BYOD policies can also complicate data preservation due to limited company control over devices. In the event of suspected misconduct, or in response to a government demand, when business is conducted on company phones, responsive data can be obtained by merely mirroring the data on the phone and filtering for relevancy. A BYOD policy, however, means potentially collecting entire personal devices and relying on employees’ honest reporting of business contacts for search and review, a complex and costly endeavor. Personal devices for business also necessitate careful handling to prevent disclosure of personal, health care, or banking information. To mitigate these risks, a BYOD policy should specify which types of data can be accessed on personal devices and how data should be secured. It should also outline the circumstances under which the employer can require the employee to have their device collected or imaged, usually in response to a subpoena or litigation. A Mobile Device Management solution can help simplify these issues by allowing company information technology teams to enforce security policies, manage device settings, and even separate work and personal data.

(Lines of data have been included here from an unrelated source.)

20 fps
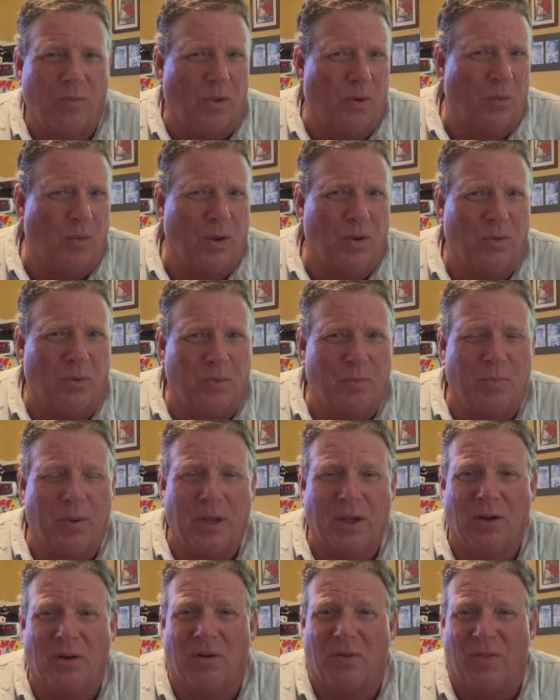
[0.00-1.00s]
that we would
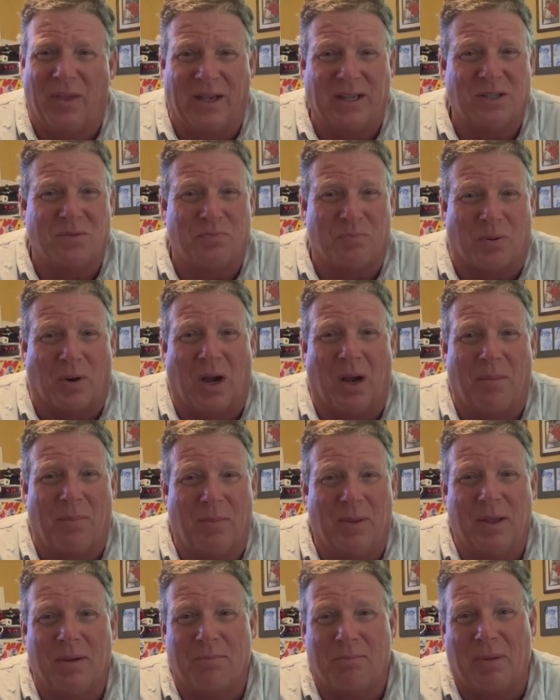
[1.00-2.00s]
build, that's
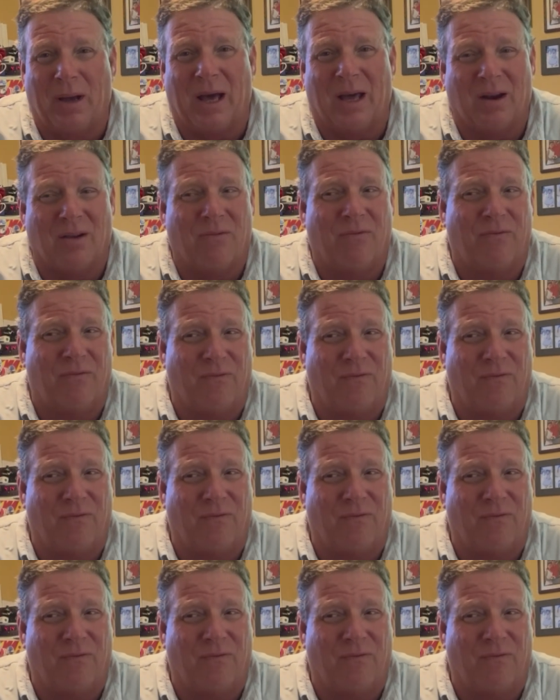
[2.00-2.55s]
probably about aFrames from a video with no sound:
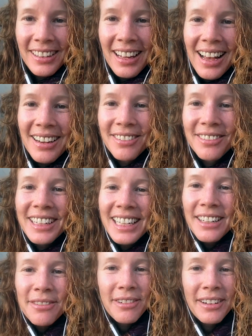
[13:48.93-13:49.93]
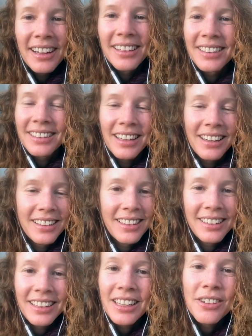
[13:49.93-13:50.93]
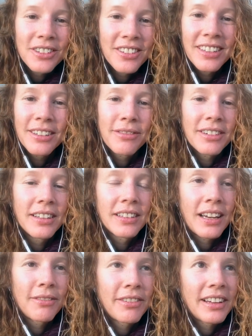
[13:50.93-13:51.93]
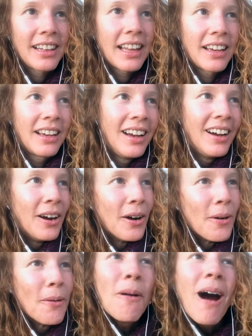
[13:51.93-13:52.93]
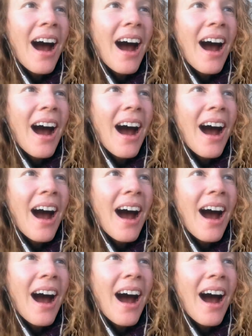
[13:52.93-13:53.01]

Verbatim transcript: I really felt a huge difference. I felt like, wow!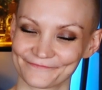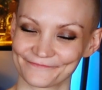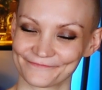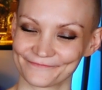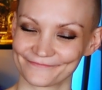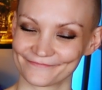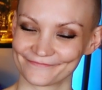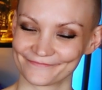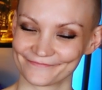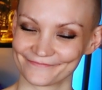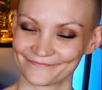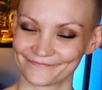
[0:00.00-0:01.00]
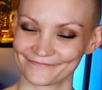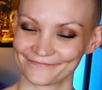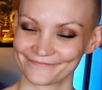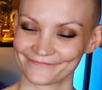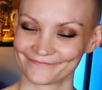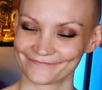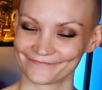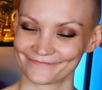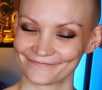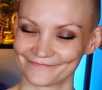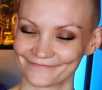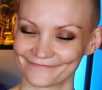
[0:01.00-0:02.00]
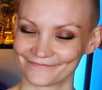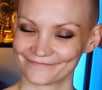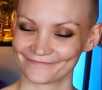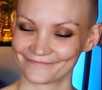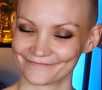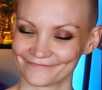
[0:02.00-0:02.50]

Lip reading: This person isn't speaking.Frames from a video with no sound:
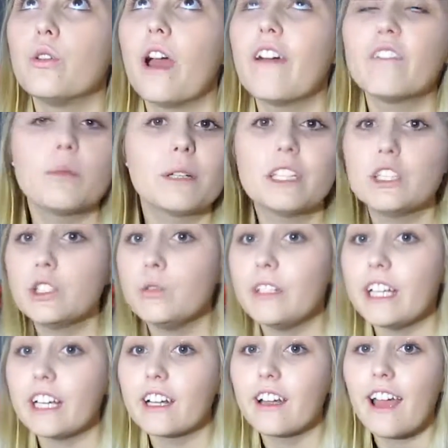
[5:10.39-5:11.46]
Everybody's
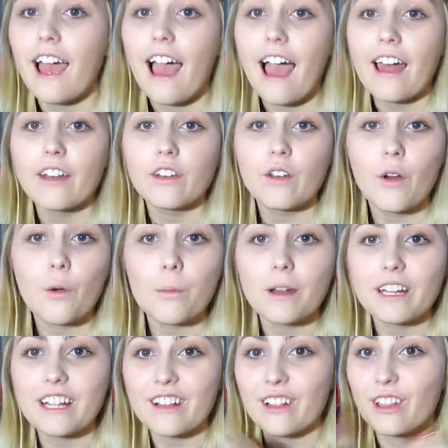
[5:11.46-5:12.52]
unique.
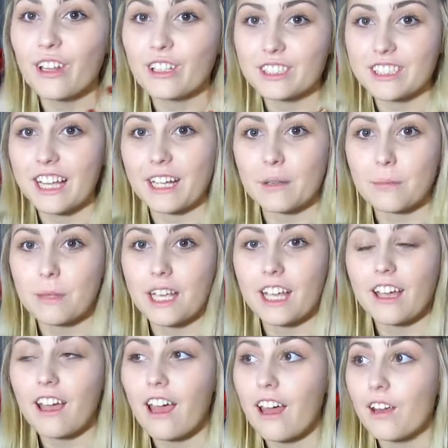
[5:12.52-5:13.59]
Nobody looks like
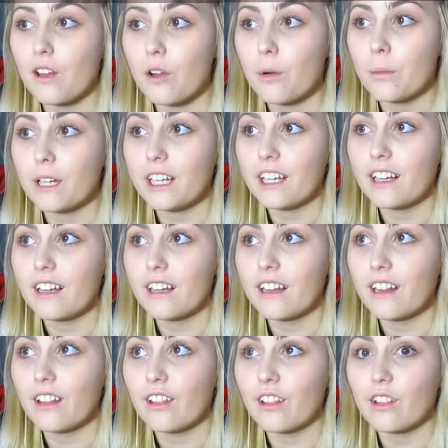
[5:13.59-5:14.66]
me. Nobody
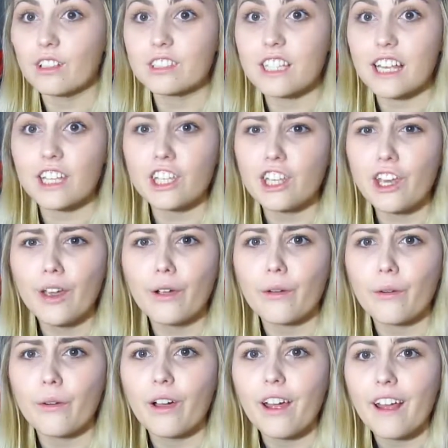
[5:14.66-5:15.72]
looks like
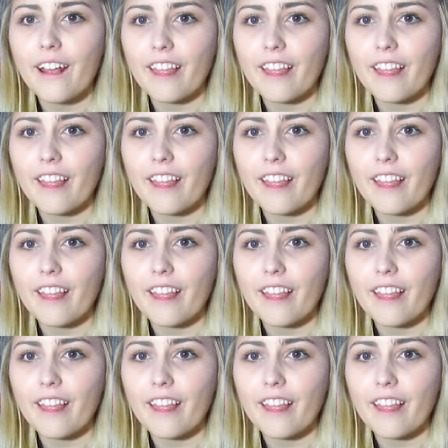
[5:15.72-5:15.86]
you.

But considering preservation and control in a BYOD policy is not only a matter of convenience and cost. The DOJ makes it clear in its Evaluation of Corporate Compliance Programs that it will closely scrutinize “the corporation’s policies and procedures governing the use of personal devices, communications platforms, and messaging applications, including ephemeral messaging applications.” According to the DOJ, a company’s effort to preserve business-related electronic data and communications before misconduct occurs is key to demonstrating the quality of a compliance program and its ability to detect and deter misconduct. Furthermore, the DOJ’s Principles of Federal Prosecution of Business Organizations illustrates that company cooperation and willingness to assist the DOJ investigation is crucial to minimize financial liability and future oversight. A BYOD policy that does not contemplate preserving company data is, therefore, likely a bellwether for future liability.

And the Fox Says … Keeping in mind the compliance risks associated with BYOD policies, companies should ensure that their BYOD policy is part of their overall goal of identifying, reporting, and remediating potential misconduct and violations of law. While BYOD policies offer several benefits, they also come with significant compliance risks. By carefully crafting and implementing these policies with the help of legal and compliance teams, companies can maximize the benefits of a BYOD policy while also minimizing potential hazards.